Abstract
Although eternally debated, the issue of autonomy in higher education is rarely analysed in its complexity. To address this issue, this article uses an analytical matrix which combines the distinction between substantive and procedural autonomy and the distinction between HEI governing bodies, academic professions and individual academics. This framework allows for analysing—by the example of the Swiss academic labour market—how changes in national steering can lead to the redistribution of autonomy between the mentioned actors. Further insights relate to the observed higher education system’s decentralised character. Empirical findings—based on the examination of three special programmes initiated by the federal government—indicate that HEI actors lose some substantive autonomy in favour of the Confederation, and—against the general tendency induced by New Public Management to reinforce HEI governing bodies—procedural autonomy is rather redistributed to individual academics and academic professions.
Notes
1. The Swiss higher education sector is composed of 10 universities which are under cantonal competence—that is to say mainly ruled by law of the corresponding region (canton)—two federal institutes of technology, eight universities of applied sciences and 14 institutions of teacher education. Cantonal universities concentrate the largest proportion of students.
2. LAU—Loi sur l’aide aux universités et la coopération dans le domaine des hautes écoles.
3. In some cases, full professors may be employed to a limited percentage, which gives them the possibility of carrying out parallel professional activities such as lawyer, architect, medical practitioner, etc.
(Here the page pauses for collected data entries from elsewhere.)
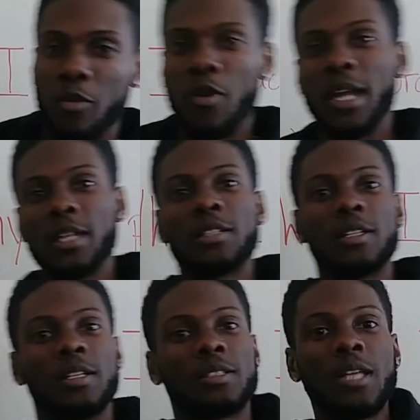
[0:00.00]
before I get into
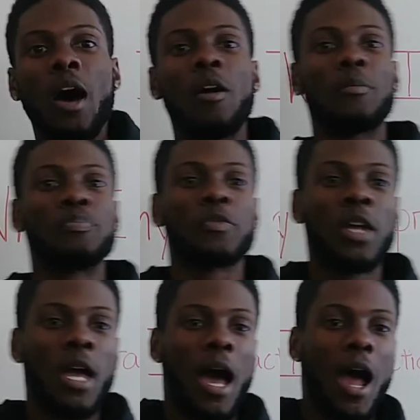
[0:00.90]
this talk,
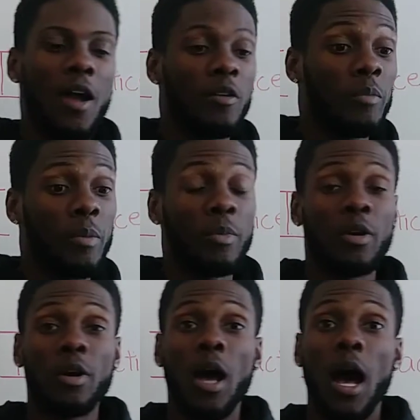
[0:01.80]
I
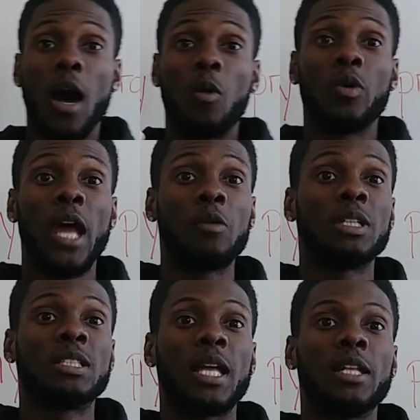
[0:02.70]
remember when I
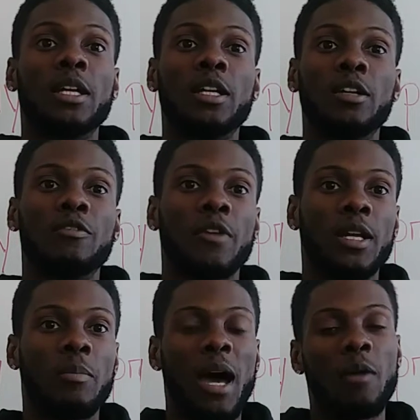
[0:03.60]
was telling a good friend
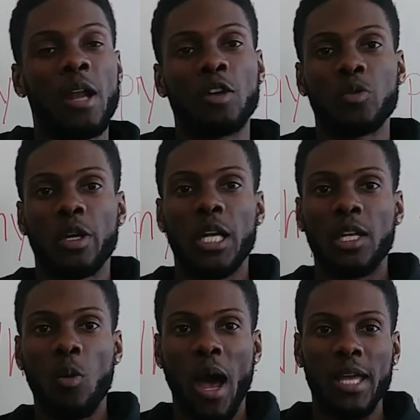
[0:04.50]
of mine when I was working at
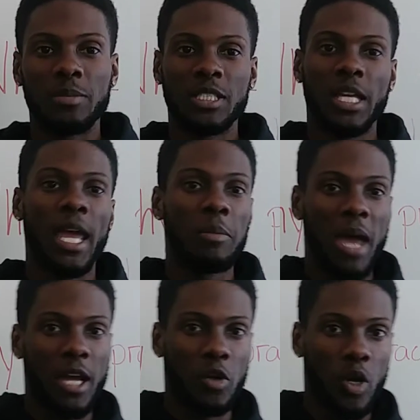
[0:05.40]
the YMCA
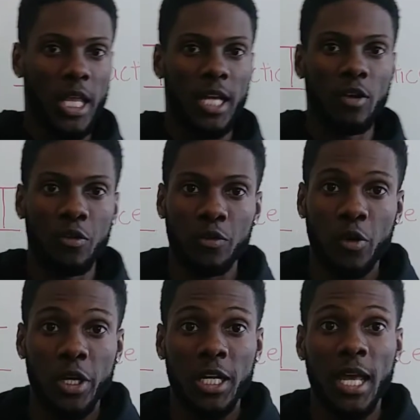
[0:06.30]
back in Orlando,
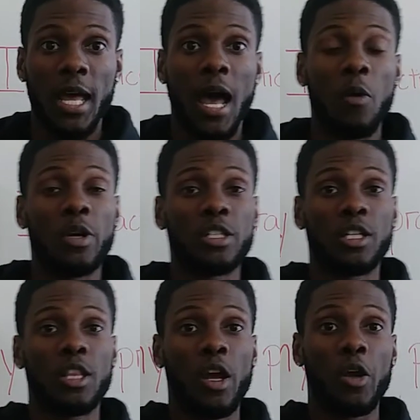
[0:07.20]
Florida, that I wanted
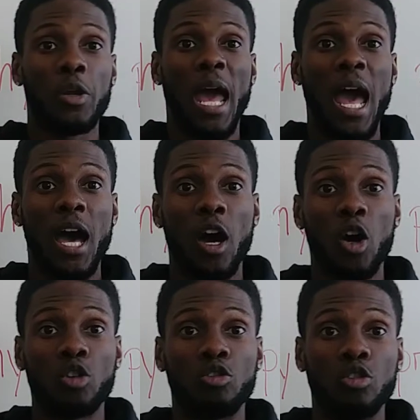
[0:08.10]
to learn
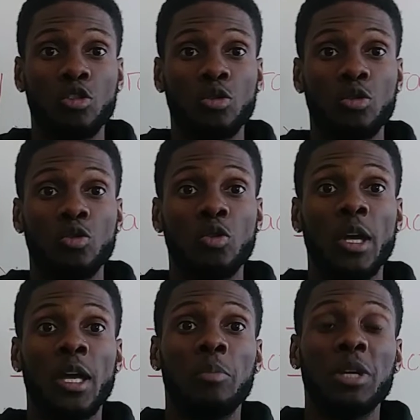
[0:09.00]
how to
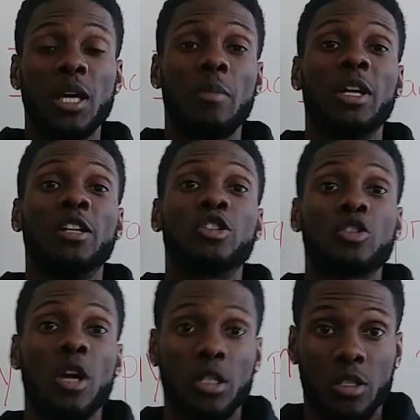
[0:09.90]
become an
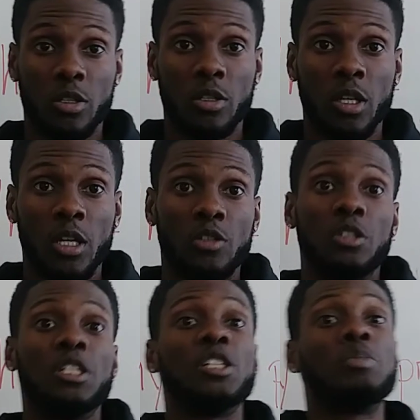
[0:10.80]
instructor to
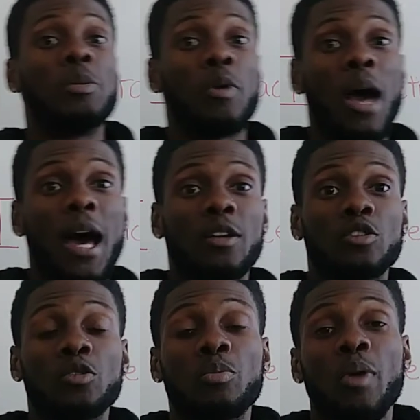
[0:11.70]
teach people how
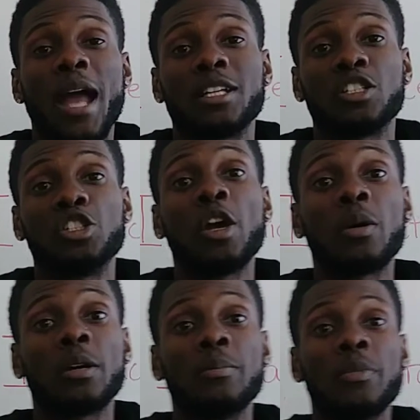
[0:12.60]
to practice yoga.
4. Source: Federal Statistical Office, http://www.bfs.admin.ch, accessed March 2010.
5. Source: Federal Statistical Office, http://www.bfs.admin.ch, accessed March 2010.
6. It was only in the late 1960s that the Confederation gained a clear competence of (co‐) funding of the cantonal universities, through the LAU (Loi d’aide aux universités; Perellon, Citation2001).
7. In French: “Encouragement de la relève académique”; in German: “Akademische Nachwuchsförderung”.
8. Source: http://www.snf.ch, accessed October 2008.
9. Source: Federal Statistical Office, http://www.bfs.admin.ch, accessed March 2010.
10. Swiss National Science Foundation, Swiss University Council, Swiss Science Council.
11. Source: Federal Statistical Office, http://www.bfs.admin.ch, accessed March 2010.
12. Candidates must have studied or worked at a certain time in their career in another HEI or even in the private sector rather than in the HEI in which they benefit from the programme.